Explainable Artificial Intelligence for Decision Support

We are developing tools to enhance the explainability of artificial intelligence (AI) systems for improved human-AI collaboration.
A schematic of the explainable artificial intelligence concept.
Data are used to train a machine learning model that explains how it arrived at particular predictions. Cracking open the “black box” of how inputs are mapped into predictive outputs is key to building human trust in the model for decision making.
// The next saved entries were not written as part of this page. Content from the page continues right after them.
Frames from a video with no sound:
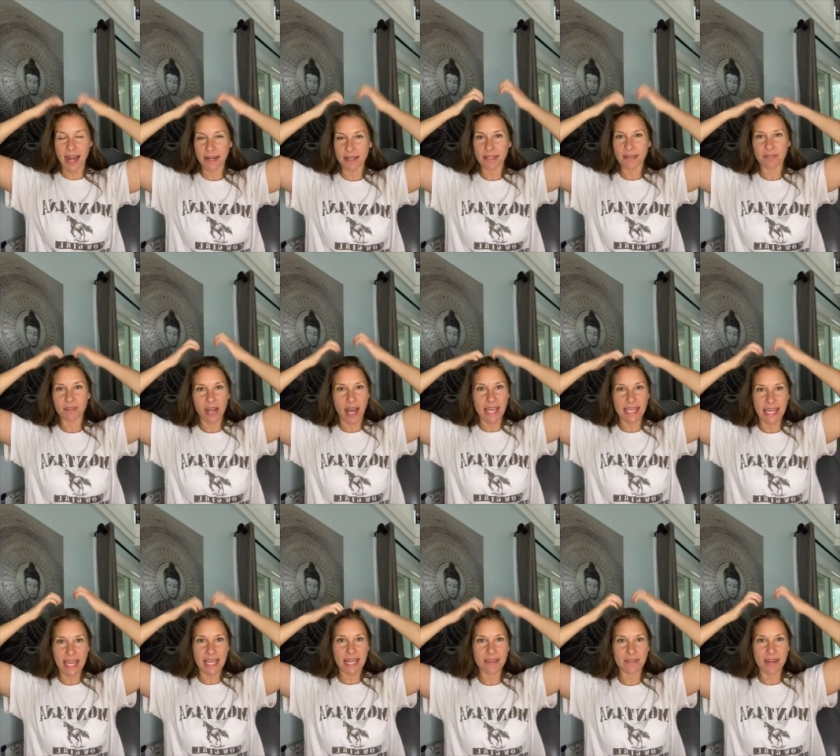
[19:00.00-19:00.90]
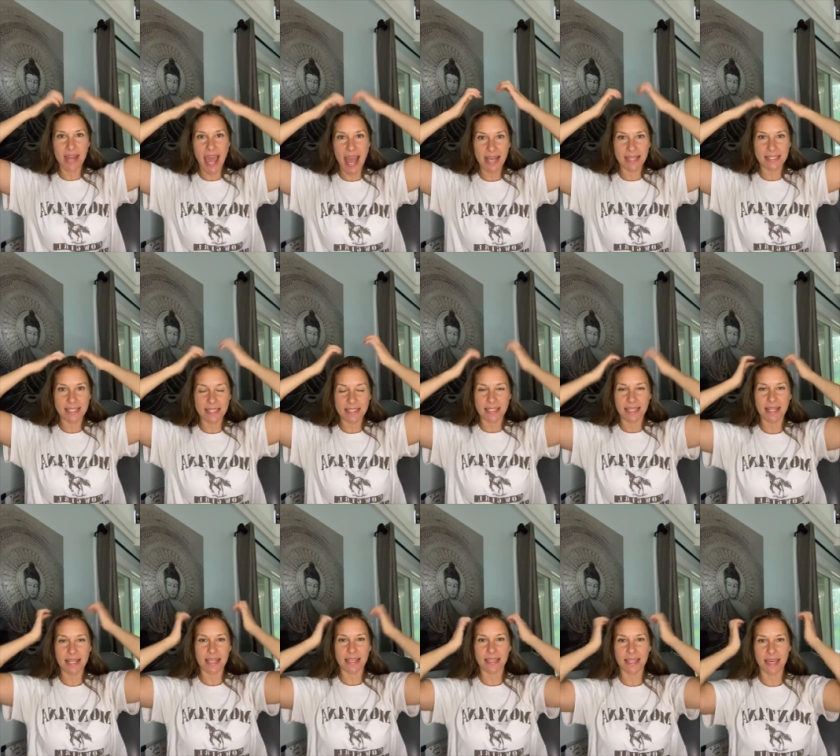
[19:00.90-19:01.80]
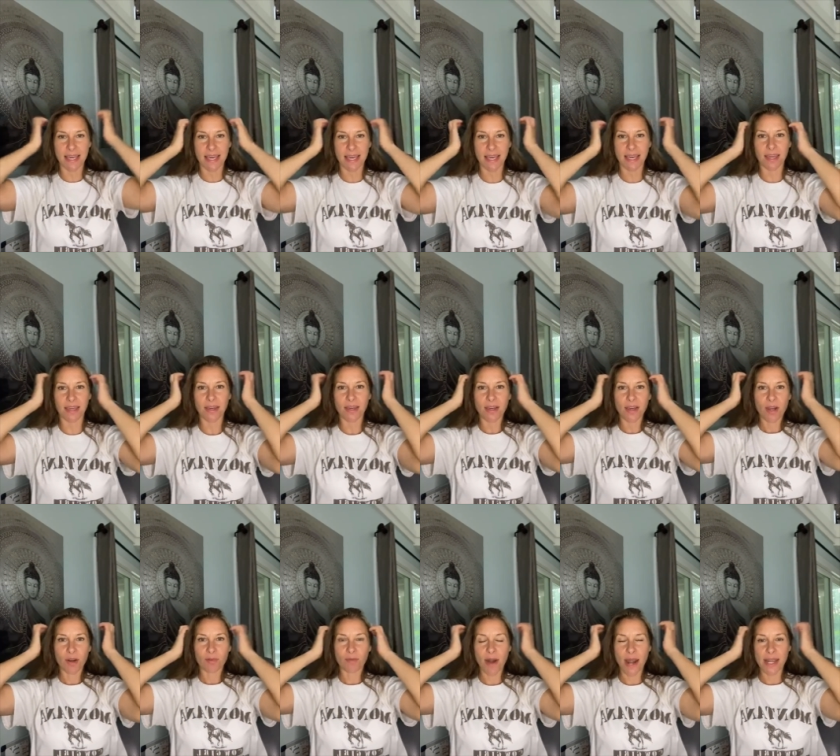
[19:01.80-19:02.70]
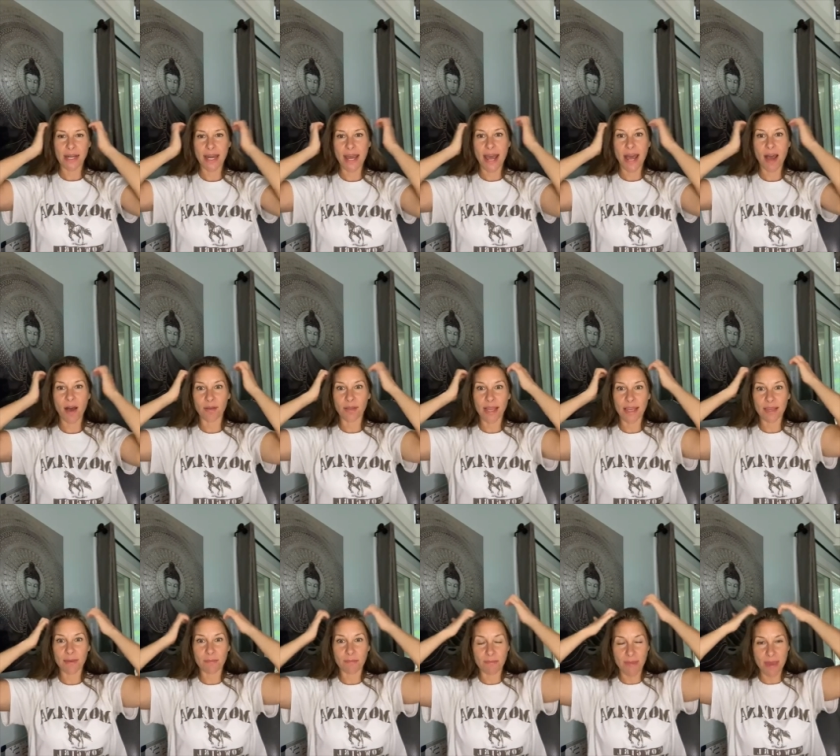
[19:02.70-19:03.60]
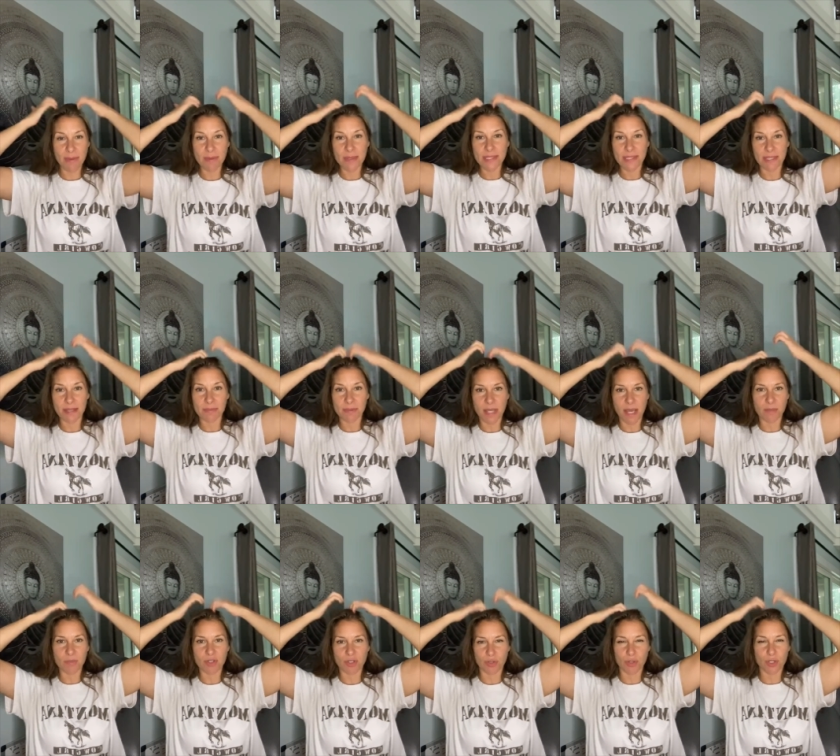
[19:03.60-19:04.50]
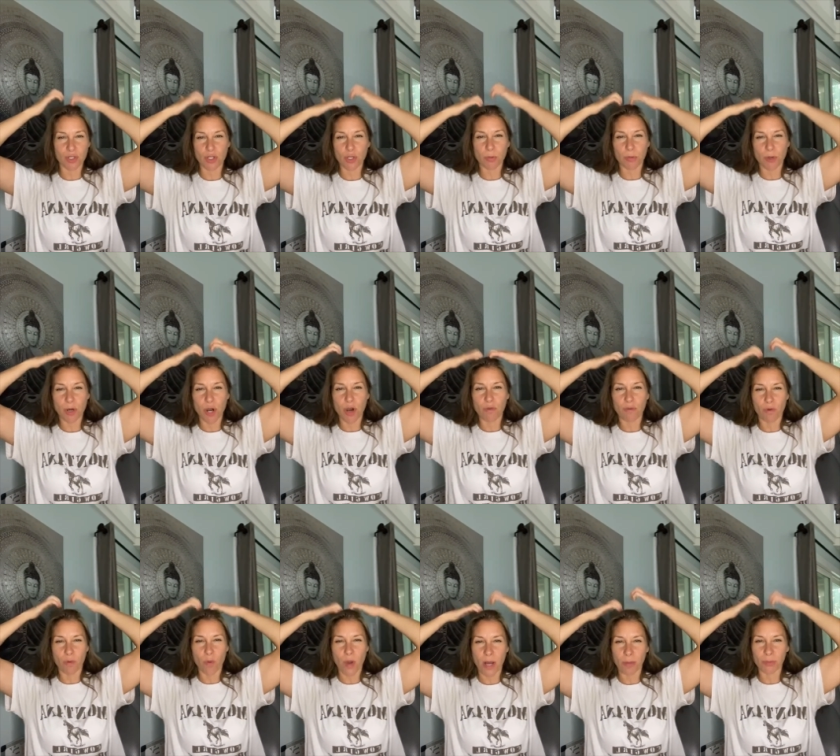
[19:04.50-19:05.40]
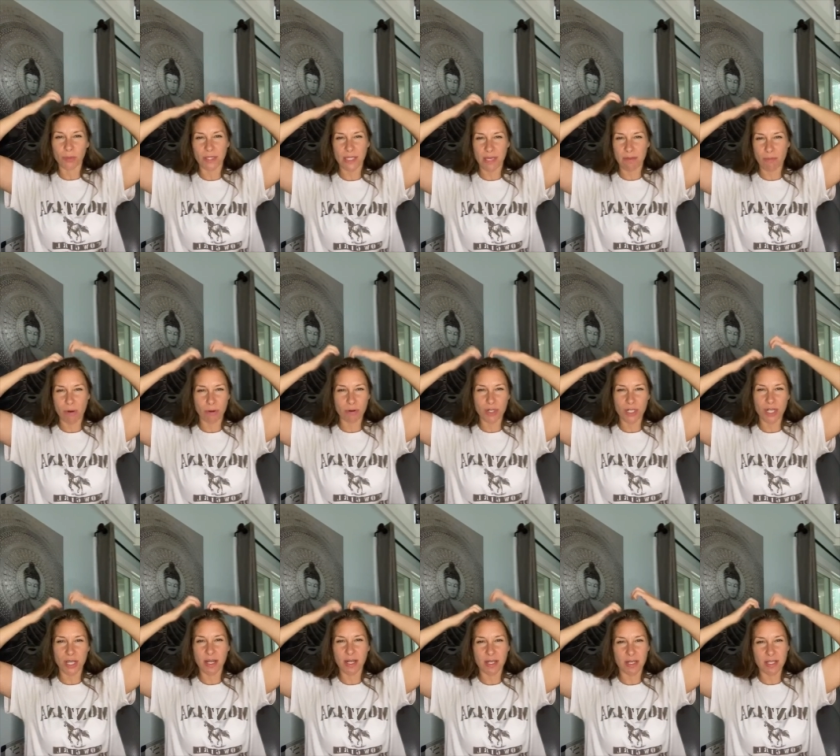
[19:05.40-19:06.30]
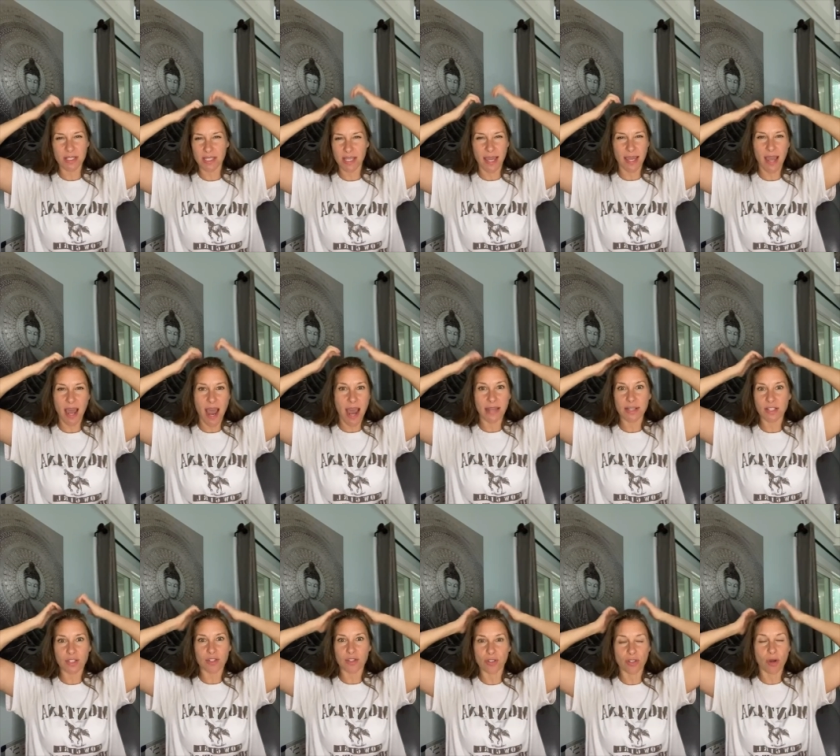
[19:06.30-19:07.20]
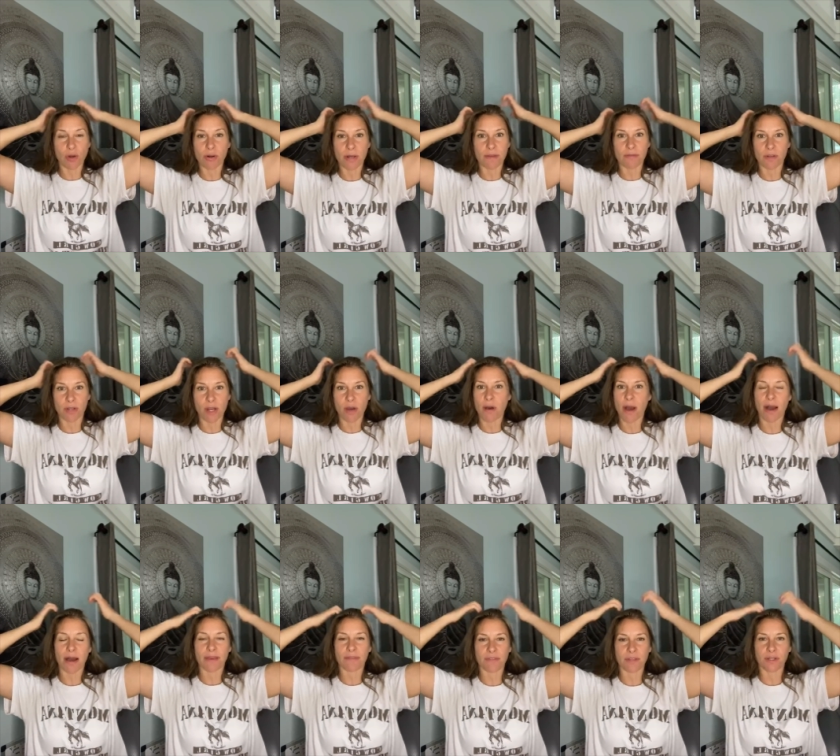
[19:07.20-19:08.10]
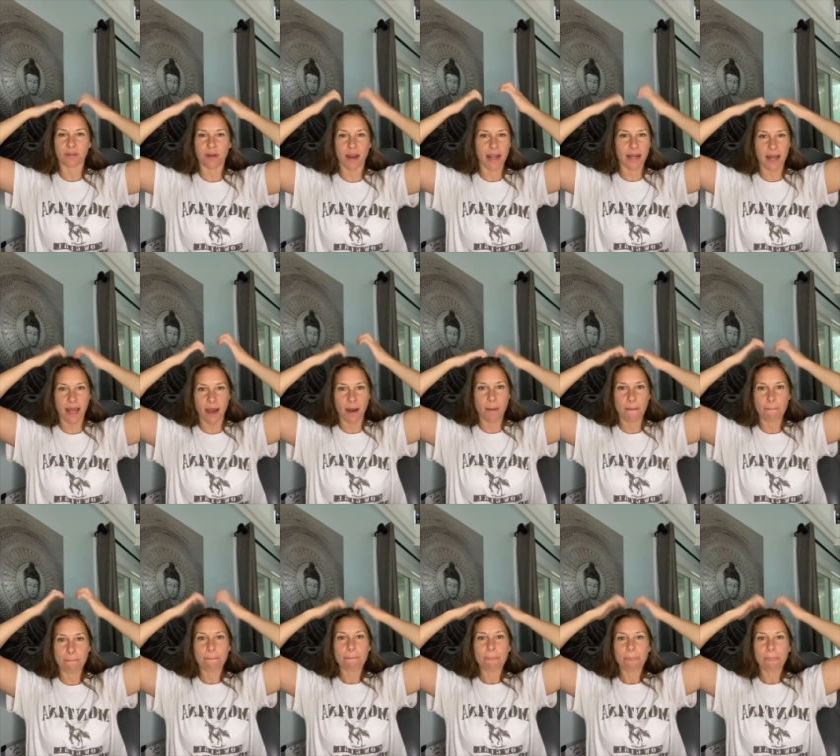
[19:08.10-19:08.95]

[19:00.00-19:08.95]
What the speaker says: I can't even access anything right now. Like, maybe sometimes you're super overwhelmed with emotion and it's like, I just don't even know how I feel right now.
Why does an AI system predict a patient has a certain disease, forecast a particular storm intensity over a region, or match a job seeker with a high-paying position? The explanations to such critical predictions are likely to have an impact on ethics, law, health, and safety. However, AI systems are considered black boxes, where users can see inputs and outputs but not the inner workings. This lack of transparency makes it inherently challenging to understand how and why they reach their decisions. For human operators to fully trust AI systems, these explanations must be aligned with human perception and expectations. Yet current explanation techniques tend to be untrustworthy.
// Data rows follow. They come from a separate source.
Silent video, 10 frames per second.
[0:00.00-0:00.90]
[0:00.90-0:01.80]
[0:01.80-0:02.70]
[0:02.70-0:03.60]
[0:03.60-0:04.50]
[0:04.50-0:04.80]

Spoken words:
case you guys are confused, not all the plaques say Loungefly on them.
Through the Explainable Artificial Intelligence for Decision Support project, funded by the U.S. Air Force-MIT AI Accelerator, we aim to build explainable machine learning (ML) models and understand their role in operational workflows to improve human-AI collaboration. We are pursuing fundamental research in explainable AI from both ML and human-computer interaction perspectives and developing tools for improving explainability in Department of Defense case studies. These case studies include generating synthetic weather radar maps with high confidence levels for flight planning, highlighting important visual features associated with disease in medical images, and designing interpretable user interfaces for cyber vulnerability assessments. Our research spans developing techniques to detect instances when AI fails, exploring dataset bias and spurious correlations, creating human-friendly explanation frameworks, and designing user interface concepts.

We are also collaborating with the AI Systems Engineering and Reliability Technologies project team to develop an open-source toolbox for explainable AI. This toolbox will enable researchers, data scientists, and developers to improve the explainability of ML models, understand failure modes, detect biases, and debug predictions.